12.06.2007

The Development Broker
The most influential citymaker in over a generation steps down


All images courtesy the Office of the Mayor of New York

At a special press conference this morning, Mayor Michael Bloomberg made the unexpected announcement that Deputy Mayor Daniel Doctoroff would leave the administration by early January. The most prolific builder the city has seen since the days of Robert Moses, Doctoroff has shepherded the city's massive expansion, both physically and financially, over his six year tenure.

Though Doctoroff is most often associated with his development work throughout the city as Deputy Mayor for Economic Development and Rebuilding, he oversaw more than 40 city agencies that included the departments of building, planning, and transportation but also included the departments of finance, environmental protection, and information technology. The scope of his work over the last six years helps explain his next professional endeavor, as president of Bloomberg LP, the mayor’s eponymous media company.
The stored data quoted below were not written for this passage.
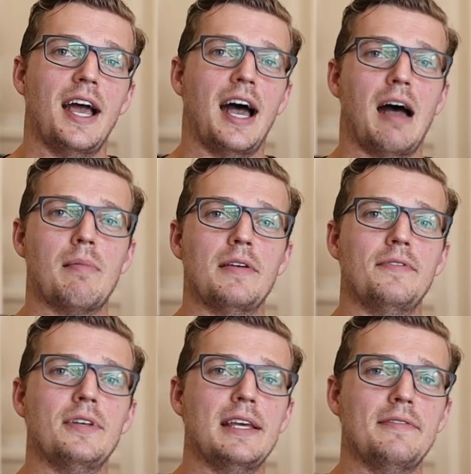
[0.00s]

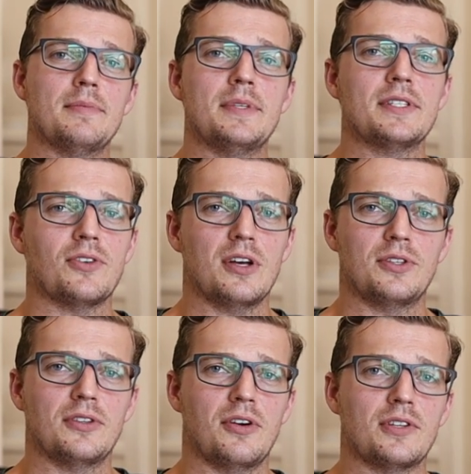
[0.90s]
If you leave them inside
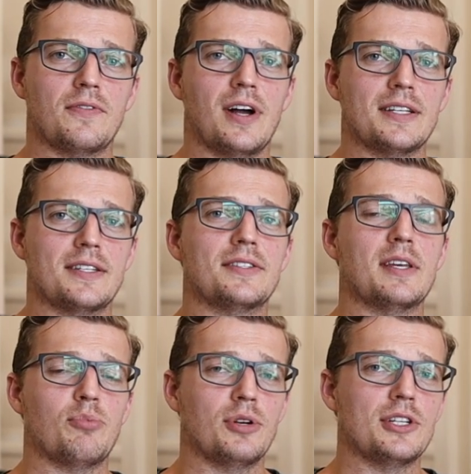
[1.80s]
to their own devices,
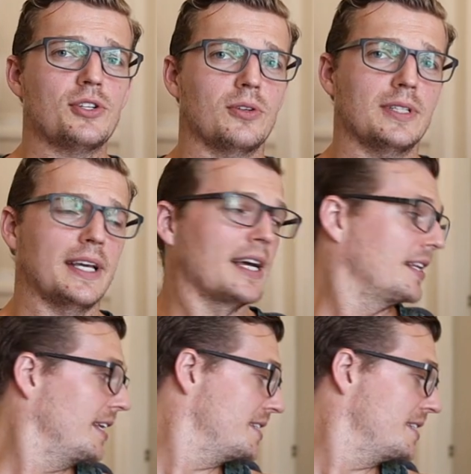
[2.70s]
they're pretty chilled out.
"He took on jobs that had festered for years, like street furniture, and delivered,” Bloomberg said during a brief announcement at City Hall. “When I hired Dan six years ago, the public debate was all about recovery. Dan knew we had to rejuvenate. That job is never-ending." The mayor added that Doctoroff may continue to serve the city in an advisory role, particularly on PLANYC, the sustainability initiative that blossomed under his watch.


Spencer T. Tucker
The mayor (right) and deputy mayor in Times Square station on December 3 to mark the the groundbreaking of the 7th Avenue subway extension, one of the many projects in the city that owes a debt to Doctoroff.

Before joining the administration, Doctoroff was a managing partner at Oak Hill Partners, a private equity firm headquartered in Stamford, Connecticut. (During the press conference, it was even pointed out that, like the mayor, Doctoroff received a ceremonial compensation of $1 a year.) He also founded NYC2012, a nonprofit dedicated to the bid to bring the Olympics to the city—a failed effort that introduced him to city politics and became his first major initiative as deputy mayor. Perhaps as proof of guile and tact, Doctoroff has still managed to turn the trick, as the current developments taking shape at Hudson Yards prove.
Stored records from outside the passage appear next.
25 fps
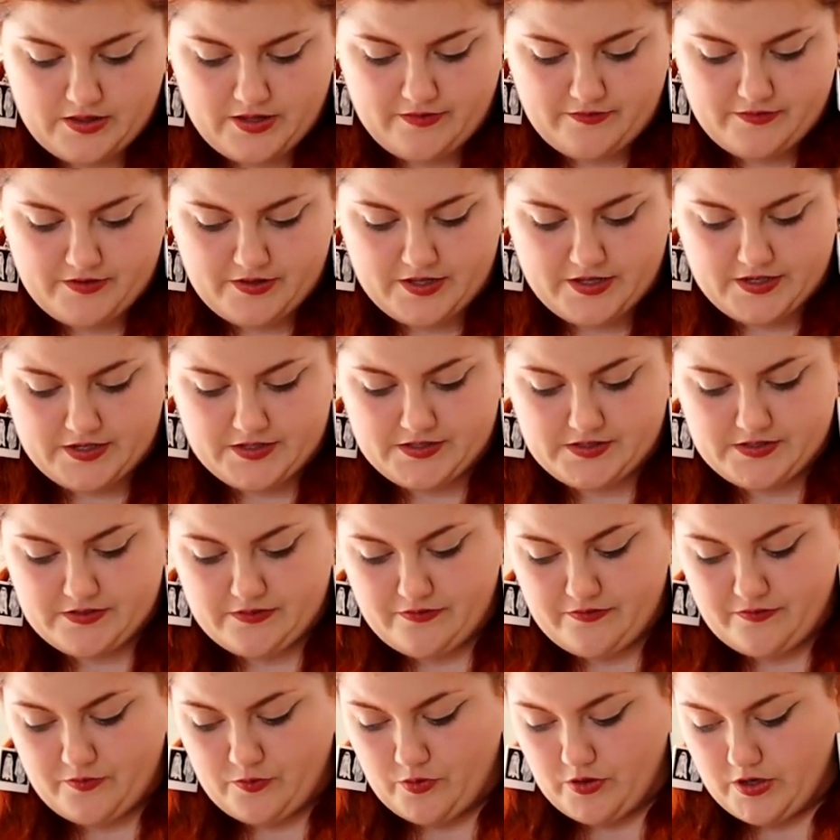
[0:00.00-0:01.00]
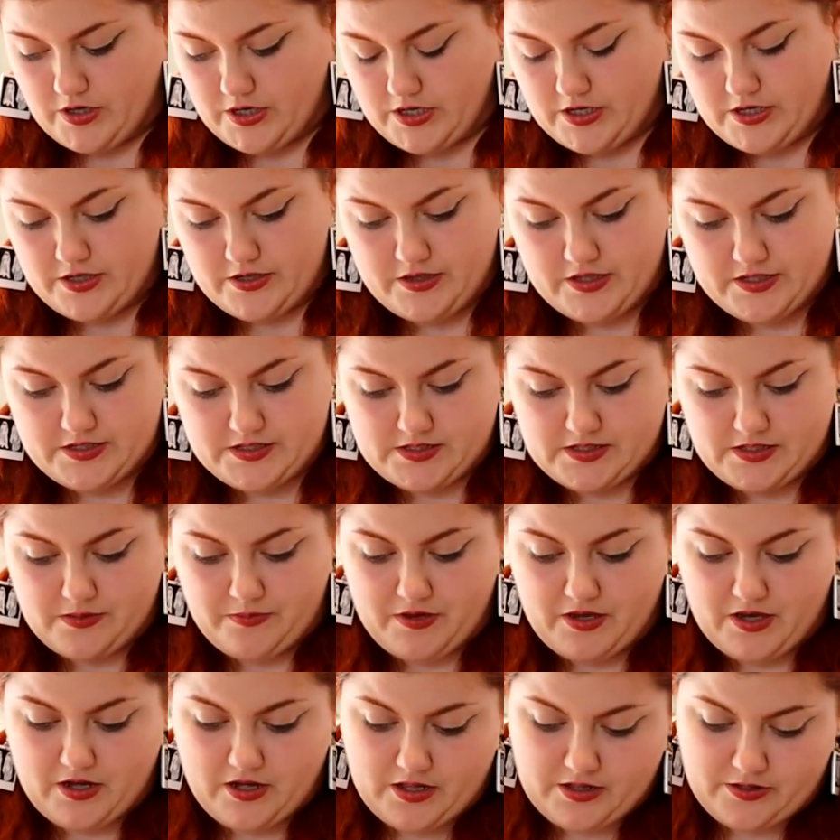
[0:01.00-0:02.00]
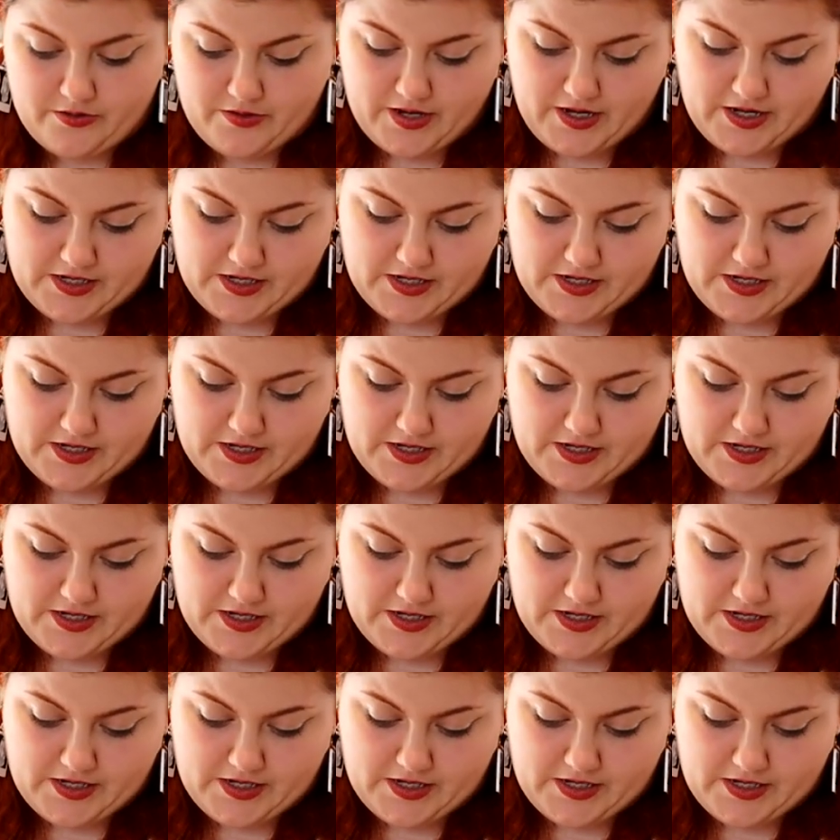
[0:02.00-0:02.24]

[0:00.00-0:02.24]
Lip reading: loved this for the Sleepy Hollow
Rezoning became a major engine of growth under Doctoroff, who, along with City Planning Commissioner Amanda Burden, oversaw 78 rezonings encompassing more than 6,000 city blocks; these have included the Williamsburg/Greenpoint rezoning in 2005 and the Jamaica rezoning earlier this year. He has had a major influence on affordable housing in the city in his direction of the New Housing Marketplace Plan. Doctoroff was also the city’s representative for the rebuilding of Lower Manhattan in the wake of 9/11, a role Bloomberg praised.

“The initiatives Dan has spearheaded and the strong leadership he provided daily to the city’s business and financial communities were essential to the strong and unexpectedly fast economic recovery we made after the destruction of 9/11,” the mayor said. “His efforts were instrumental in helping us create more than a hundred thousand jobs in a climate where business wanted to locate here and people wanted to work. His impact will be felt for decades to come.”


Spencer T. Tucker
Another groundbreaking, this time at the East River Science Park. Doctoroff has been praised for bringing high-paying jobs to the city, but others blame him for the gentrification and suburbanization that they say has gripped the city in recent years.

Following the press conference, AN contacted a number of civic leaders and planners to see what they thought about the influential deputy mayor’s departure, and here is what a few of them had to say.

Andrew Berman, executive director of the Greenwich Village Society for Historic Preservation, agreed that Doctoroff has made an a major impact on the city, though he took a somewhat less rosy view than the mayor. “His focus—from his perspective on megadevelopments, like the stadium and the Westside yards, to seemingly holding development of any kind as a top priority—was troubling to many New Yorkers,” Berman said. “I think most New Yorkers want a balance of growth and development with the preservation of what they love about the city, the preservation of its livability, and the preservation of its affordability. I’m not sure that his priorities were always in sync with that.”

Still, the scope of Doctoroff’s work is impossible to ignore, as Hope Cohen, the deputy director of the Center for Rethinking Development at the Manhattan Institute attested. “Dan is really a visionary,” she said. “I think having him in that place has provided visionary thinking for the first time in a long time for the city. People can disagree on many of the individual issues, but there being a vision has been rare for more than a generation.”

“He has reminded us that we can actually change the city we live in,” she added. “We’re in a different place psychologically.

Alex Garvin, the president of and CEO of Alex Garvin & Associates and a long-time Doctoroff confidant who described the deputy mayor as a “friend,” said that in the five administrations he has served under, never has he seen anyone quite like Doctoroff. “I think he’s left a larger mark on the city than any deputy mayor that I’ve ever heard of,” he said. “The entire development strategy of the last six years and probably the next 12 was set by Dan. It’ll be very hard to replace him. People like him, they don’t grow on trees."